Le père d’Ulrich Gantz était officier dans l’Einsatzgruppe B, en Biélorussie. Durant sa vie, Ulrich Gantz a essayé à plusieurs reprises de poser des questions. Son père n’a jamais voulu parler. A sa mort, la belle-mère d’Ulrich Gantz a déposé des sacs en plastique sur la table de la cuisine. « Voici la réponse à toutes vos questions », a-t-elle lancé aux frères et sœurs.

Le frère d’Ulrich Gantz suggère alors de tout brûler. Mais Ulrich, lui, refuse. Entre les frères et sœurs, un pacte s’établit. Ils consultent les documents mais jurent de n’en parler à personne, pas même à leur conjoint.

Les sacs contiennent des jugements. Entre 1960 et 1980, l’ancien officier SS a été convoqué au tribunal 18 fois, accusé de meurtre ou comme témoin. Dans ces documents, Ulrich Gantz ne trouve aucune mention de l’identité des victimes. « De toute évidence, le tribunal n’avait pas assez de preuve pour l’inculper », explique-t-il. Son père échappe à la justice en niant toutes les accusations. « Il disait qu’il n’avait jamais tiré, ni donner l’ordre de le faire. Le Tribunal n’a pas réussi à prouver le contraire », signale Ulrich Gantz. Son père consignait également par écrit tout ce qu’il avait dit lors des séances : « Il construisait sa stratégie ».

Ulrich Gantz décide de rompre sa promesse et prend la parole lors de réunions entre descendants nazis à Neuengamme. Cette trahison lui a valu l’éloignement de son frère qui ne lui adresse plus la parole.

 

La valeur du témoignage 

Pourquoi les quatre amis ont-ils décider de témoigner ensemble ? Pour Barbara Brix, parler constitue une libération et un soulagement après avoir porté la culpabilité toute sa vie. « Je me dois de réparer, de faire mieux », complète-t-elle. Quant à Ulrich Gantz, c’est la notion de devoir qui le pousse à s’exprimer. « Mon père a assassiné plus de 10’000 personnes avec son unité. Je ne peux pas rendre la vie mais je fais un acte de sincérité en essayant de dire la vérité », déclare-t-il. Jean-Michel Gaussot avoue ressentir une grande admiration pour ses amis. « Ils ne sont pas coupables du passé et des actes des autres », relève-t-il. Quant à Yvonne Cossu, il s’agit de dépasser ses souffrances personnelles.

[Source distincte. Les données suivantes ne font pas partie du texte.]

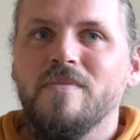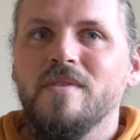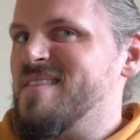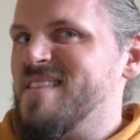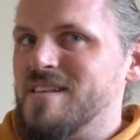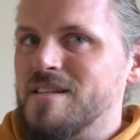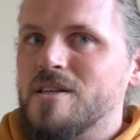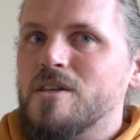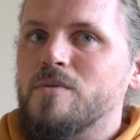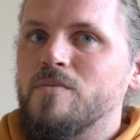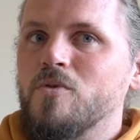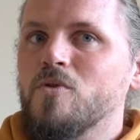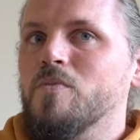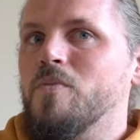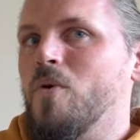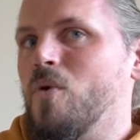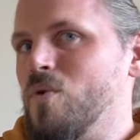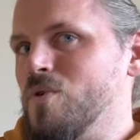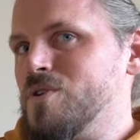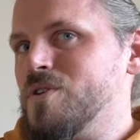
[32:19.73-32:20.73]
There's a small
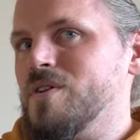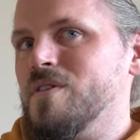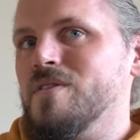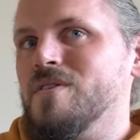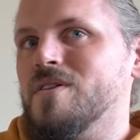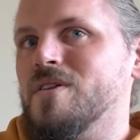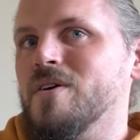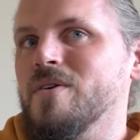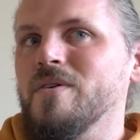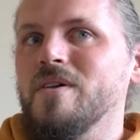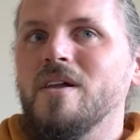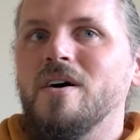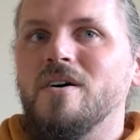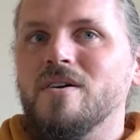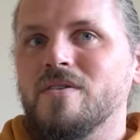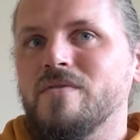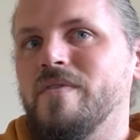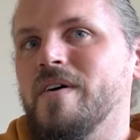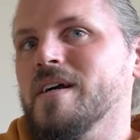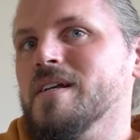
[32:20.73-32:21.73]
portion of the total
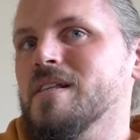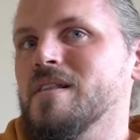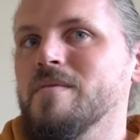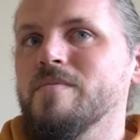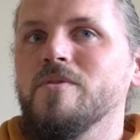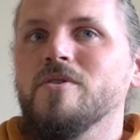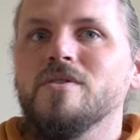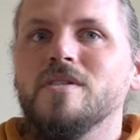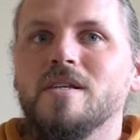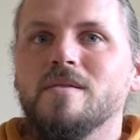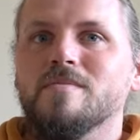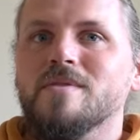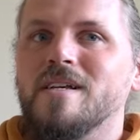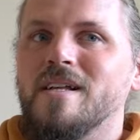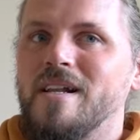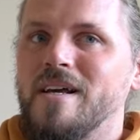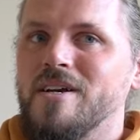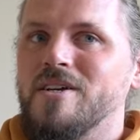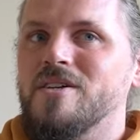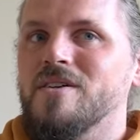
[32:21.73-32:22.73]
artefacts in the museum's
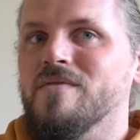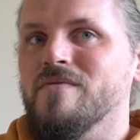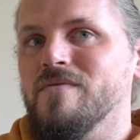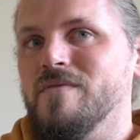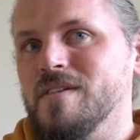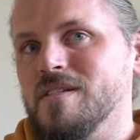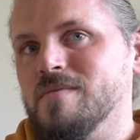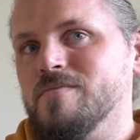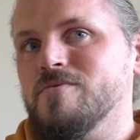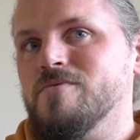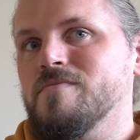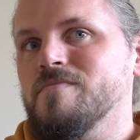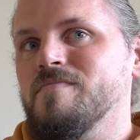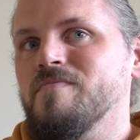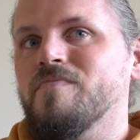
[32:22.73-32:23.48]
collection visible,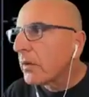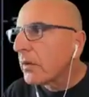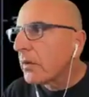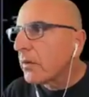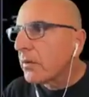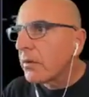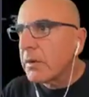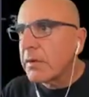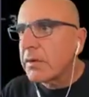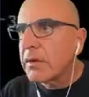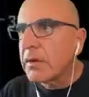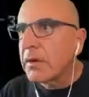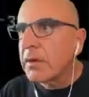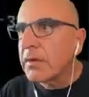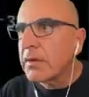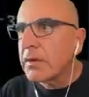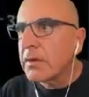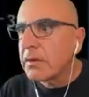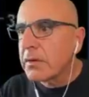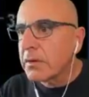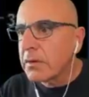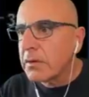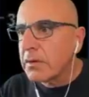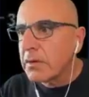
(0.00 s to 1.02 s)
which
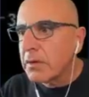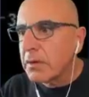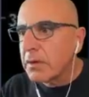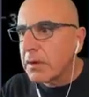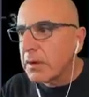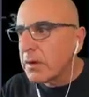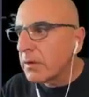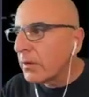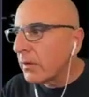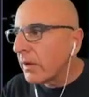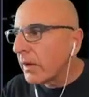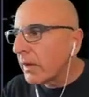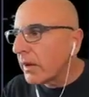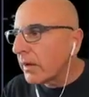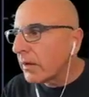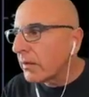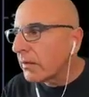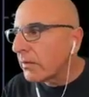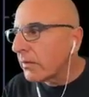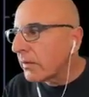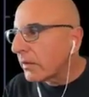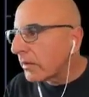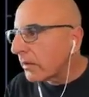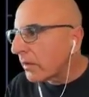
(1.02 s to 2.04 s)
isn't doing well
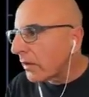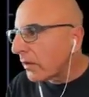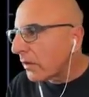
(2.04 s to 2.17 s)
withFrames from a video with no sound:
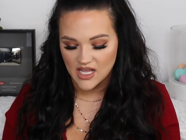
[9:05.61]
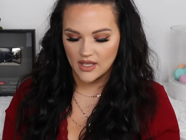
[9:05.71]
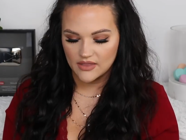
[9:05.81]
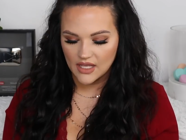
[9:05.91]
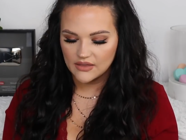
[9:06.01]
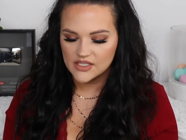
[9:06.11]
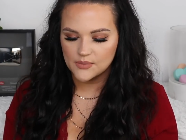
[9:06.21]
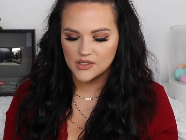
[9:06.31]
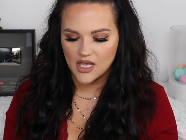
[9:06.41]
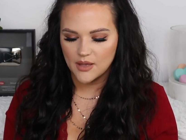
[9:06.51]
And then this
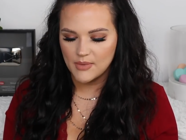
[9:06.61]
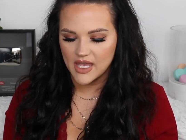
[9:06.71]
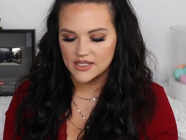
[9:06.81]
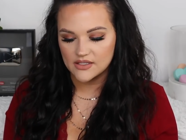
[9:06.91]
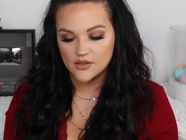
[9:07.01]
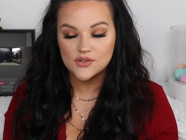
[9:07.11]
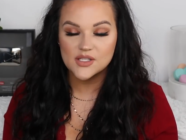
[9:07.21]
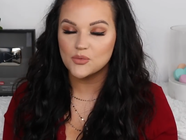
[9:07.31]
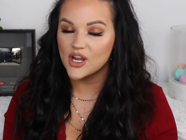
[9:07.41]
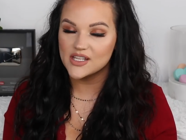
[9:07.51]
will come as no
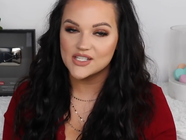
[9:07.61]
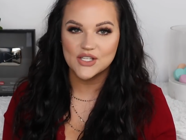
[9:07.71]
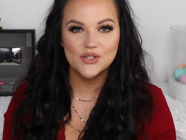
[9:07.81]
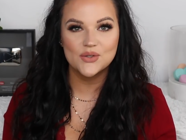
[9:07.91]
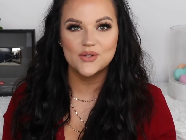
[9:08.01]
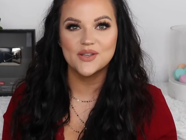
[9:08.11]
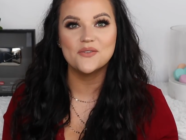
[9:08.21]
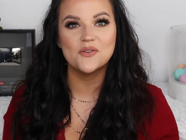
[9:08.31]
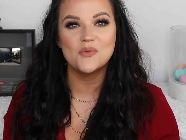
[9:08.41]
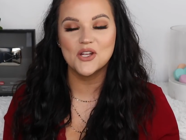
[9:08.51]
surprise to you
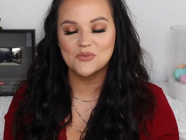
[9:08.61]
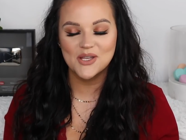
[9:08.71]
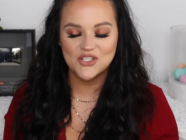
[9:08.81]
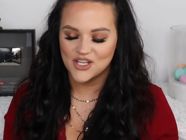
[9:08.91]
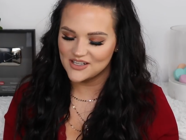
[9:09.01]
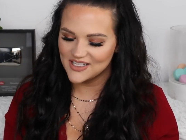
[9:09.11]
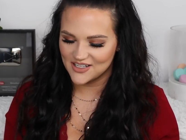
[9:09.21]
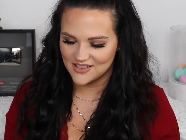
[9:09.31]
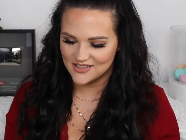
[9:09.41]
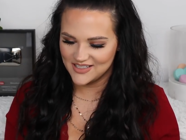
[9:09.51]
if you watch my channel at
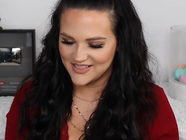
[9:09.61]
all.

Le quatuor s’est rencontré au mémorial du camp de Neuengamme en 2014. « Nos témoignages servent à lutter contre l’antisémitisme et s’inscrivent dans un processus de transmission de la mémoire », explique Yvonne Cossu. Ils estiment que la mémoire doit être partagée. Chacun est tenu se raconter son histoire afin de véhiculer un message de paix et de tolérance, à l’image de leur amitié.